→ INSTRUCTIONS TO FOLLOW
The entries need to be copied exactly as they stand, images left out.

→ RECORDS SHOWN
★ ★ ★

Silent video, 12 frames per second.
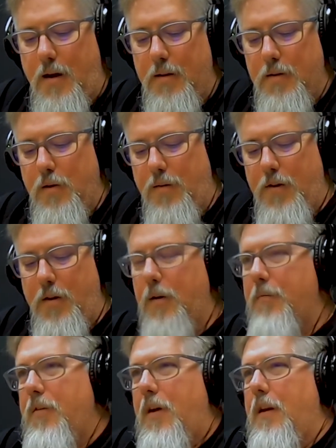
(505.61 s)
you have
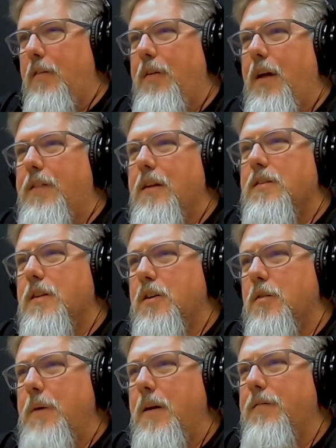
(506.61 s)
an event that's
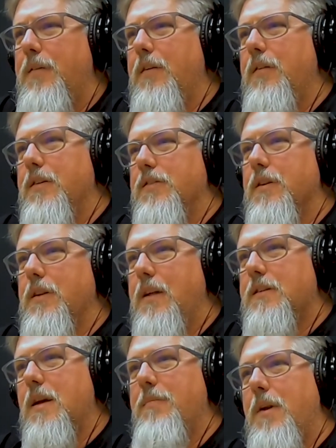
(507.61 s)
like your main fundraiser, and
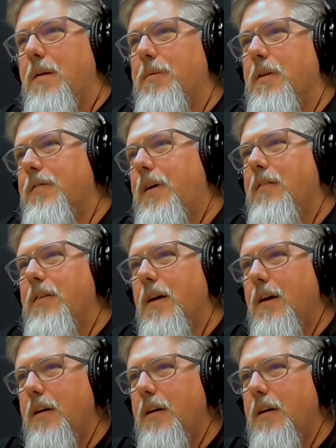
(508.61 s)
that's coming up, the 5K?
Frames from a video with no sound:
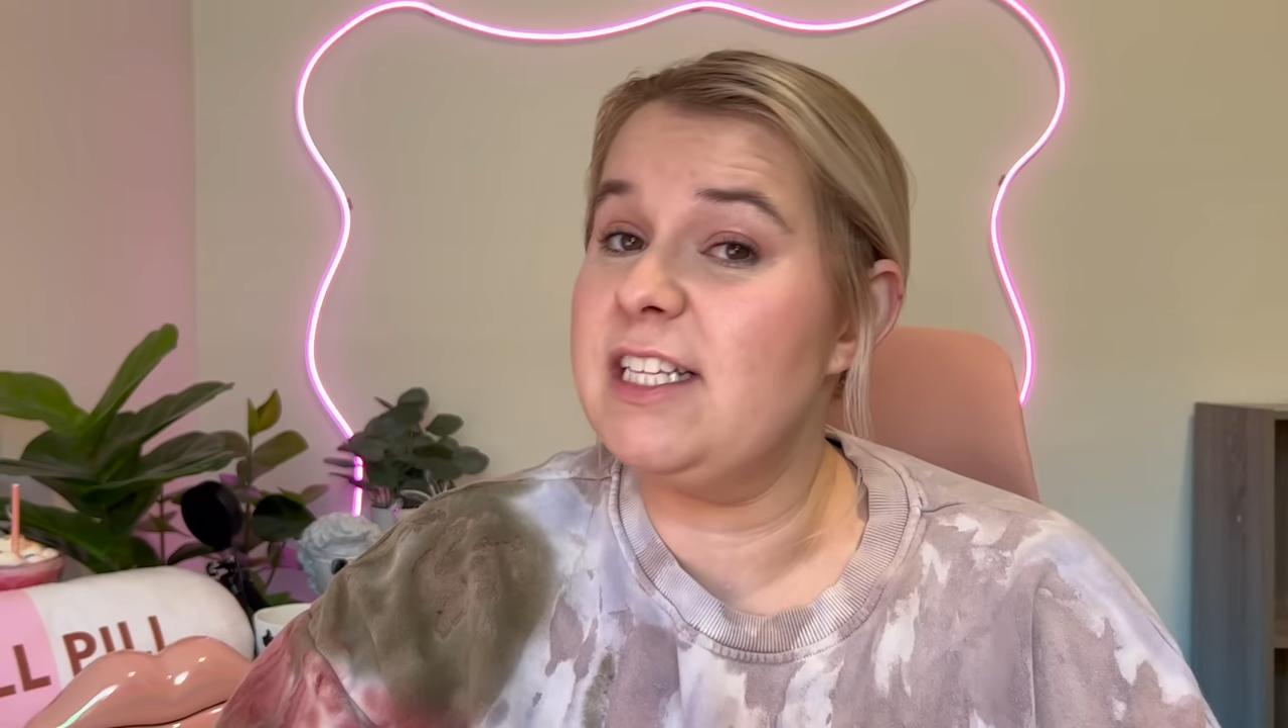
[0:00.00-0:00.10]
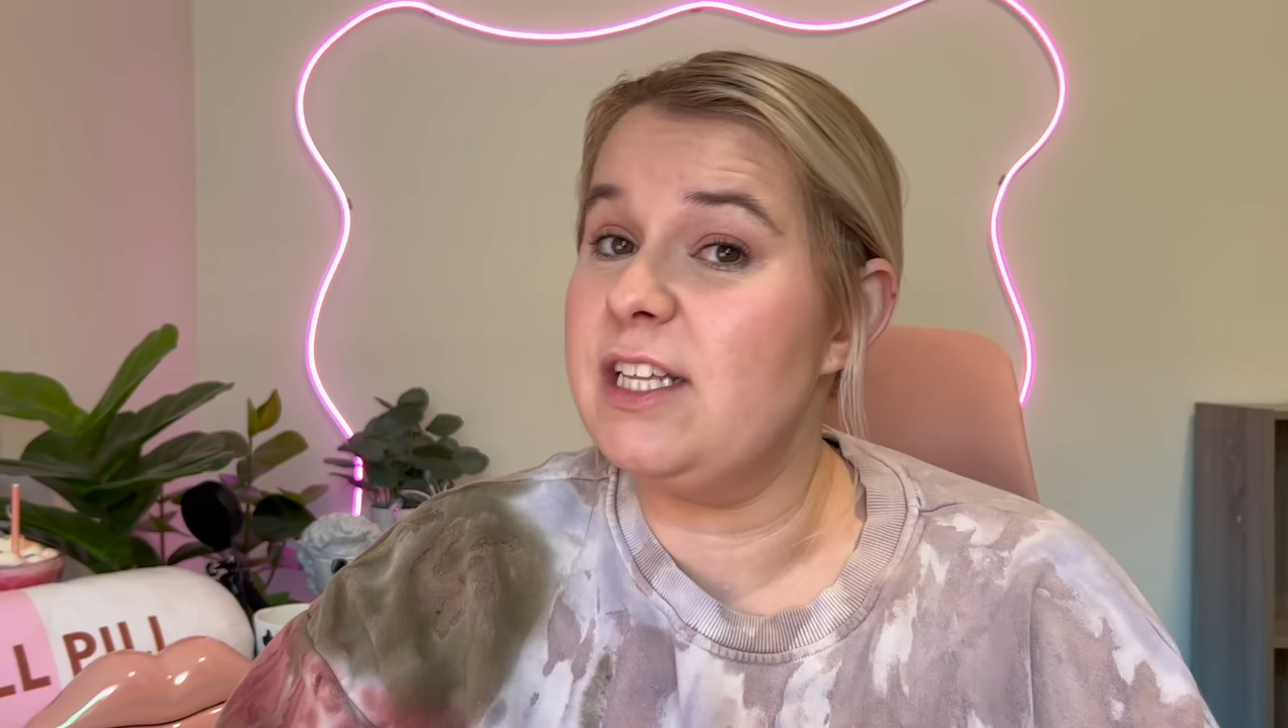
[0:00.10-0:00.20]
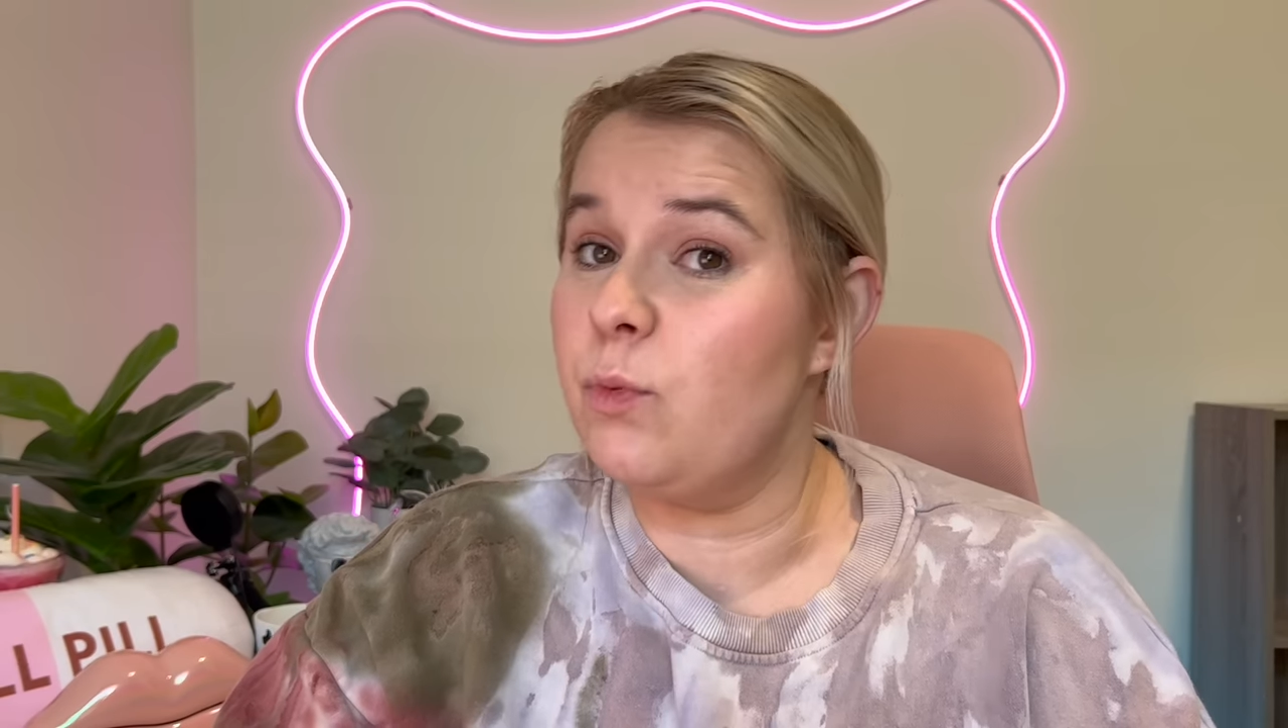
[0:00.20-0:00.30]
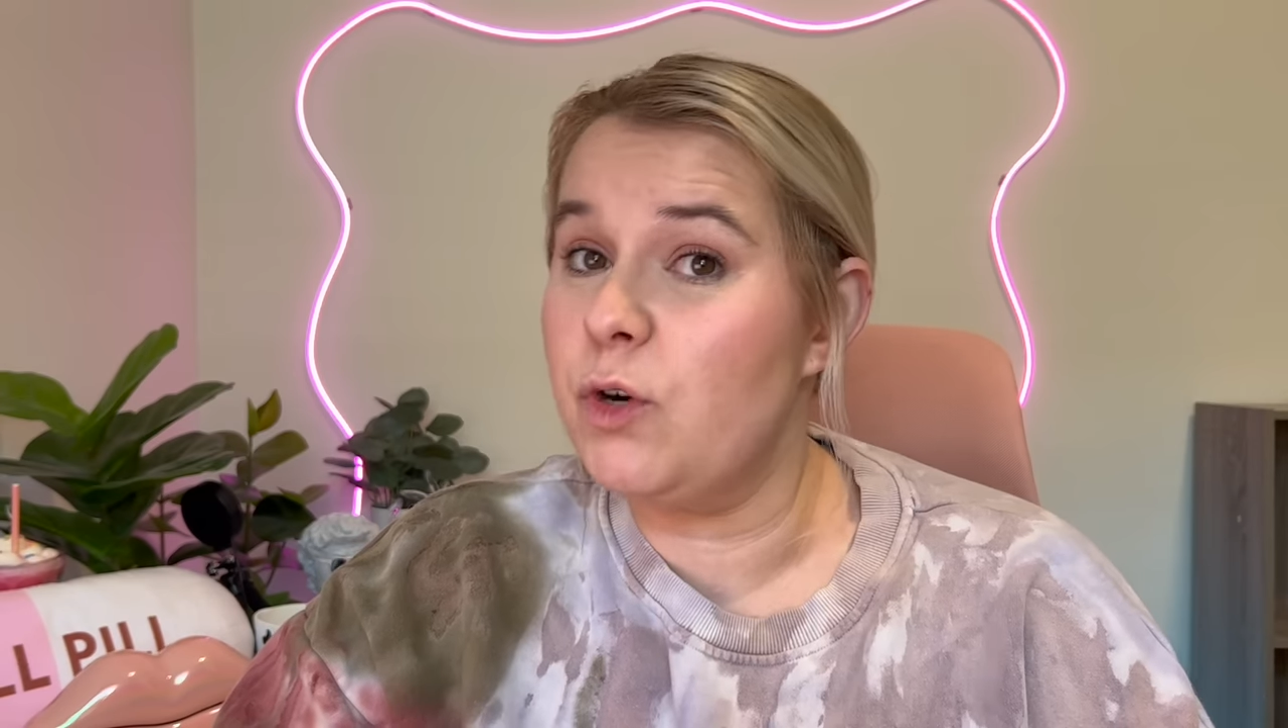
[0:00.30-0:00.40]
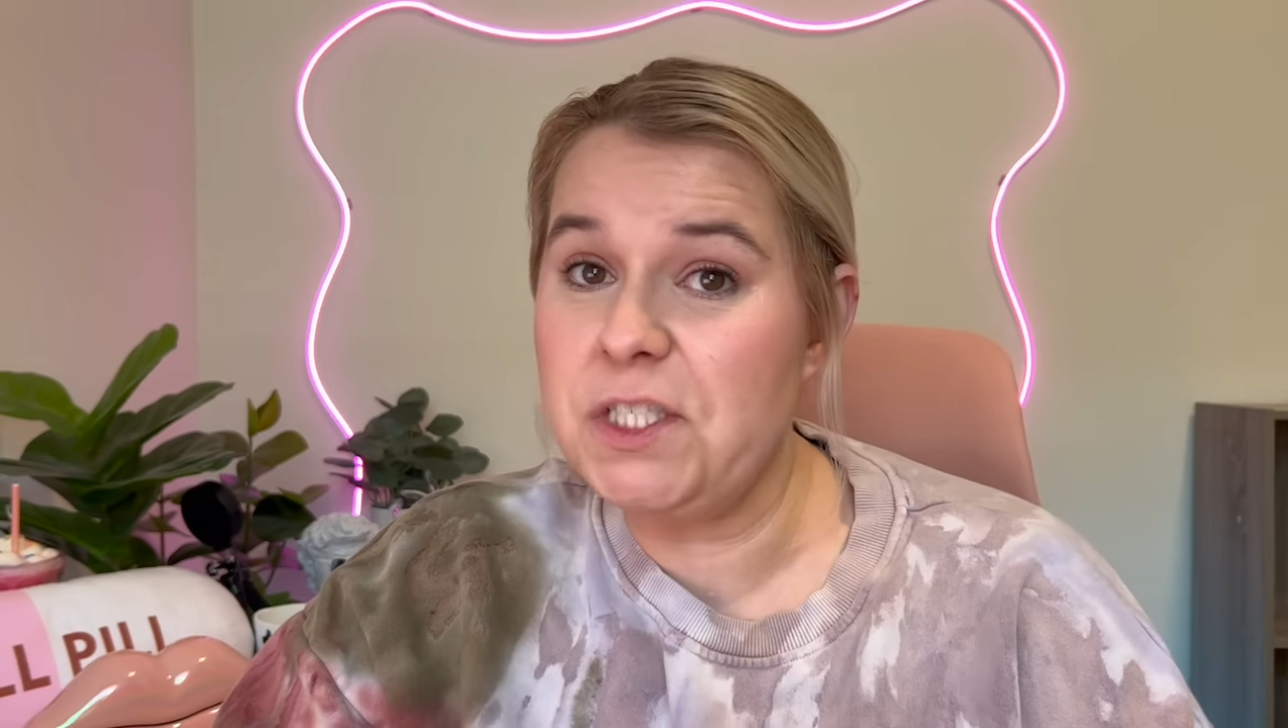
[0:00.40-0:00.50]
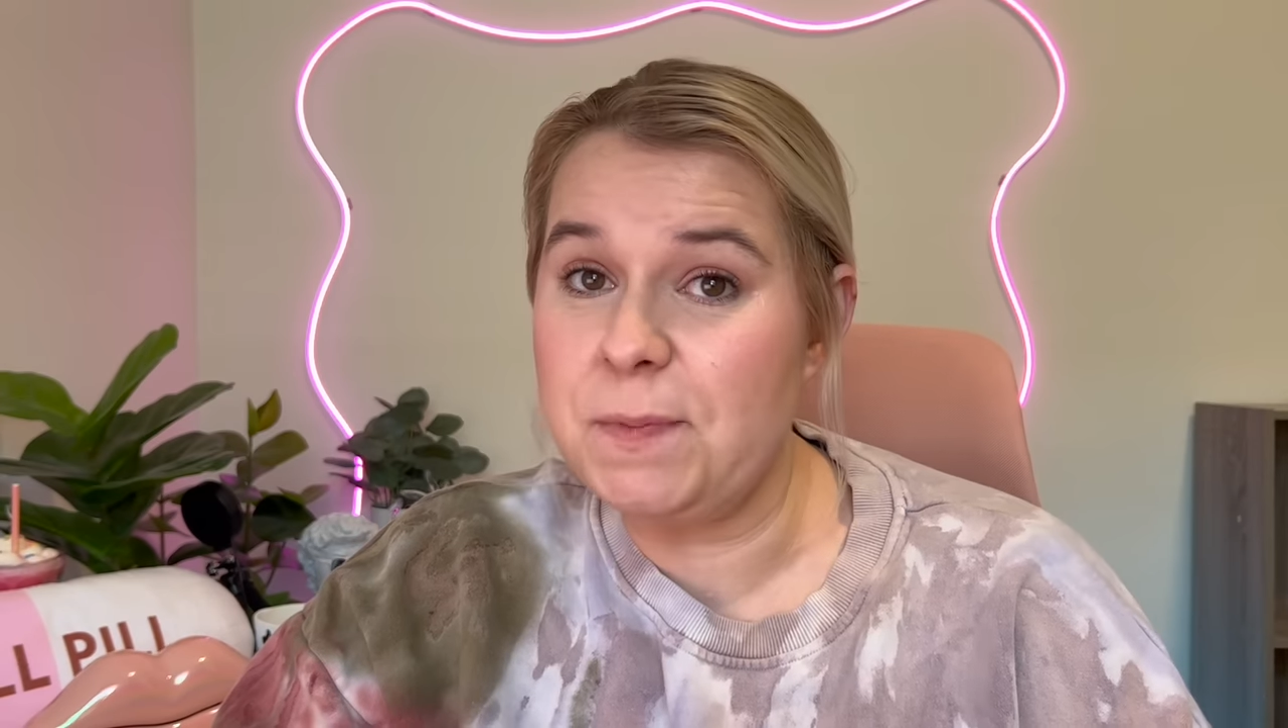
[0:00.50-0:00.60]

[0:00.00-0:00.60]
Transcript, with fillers: Lee Ward's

★ ★ ★

→ RESPONSE TO THE EXERCISE
Silent video, 12 frames per second.
(505.61 s)
you have
(506.61 s)
an event that's
(507.61 s)
like your main fundraiser, and
(508.61 s)
that's coming up, the 5K?
Frames from a video with no sound:
[0:00.00-0:00.10]
[0:00.10-0:00.20]
[0:00.20-0:00.30]
[0:00.30-0:00.40]
[0:00.40-0:00.50]
[0:00.50-0:00.60]

[0:00.00-0:00.60]
Transcript, with fillers: Lee Ward's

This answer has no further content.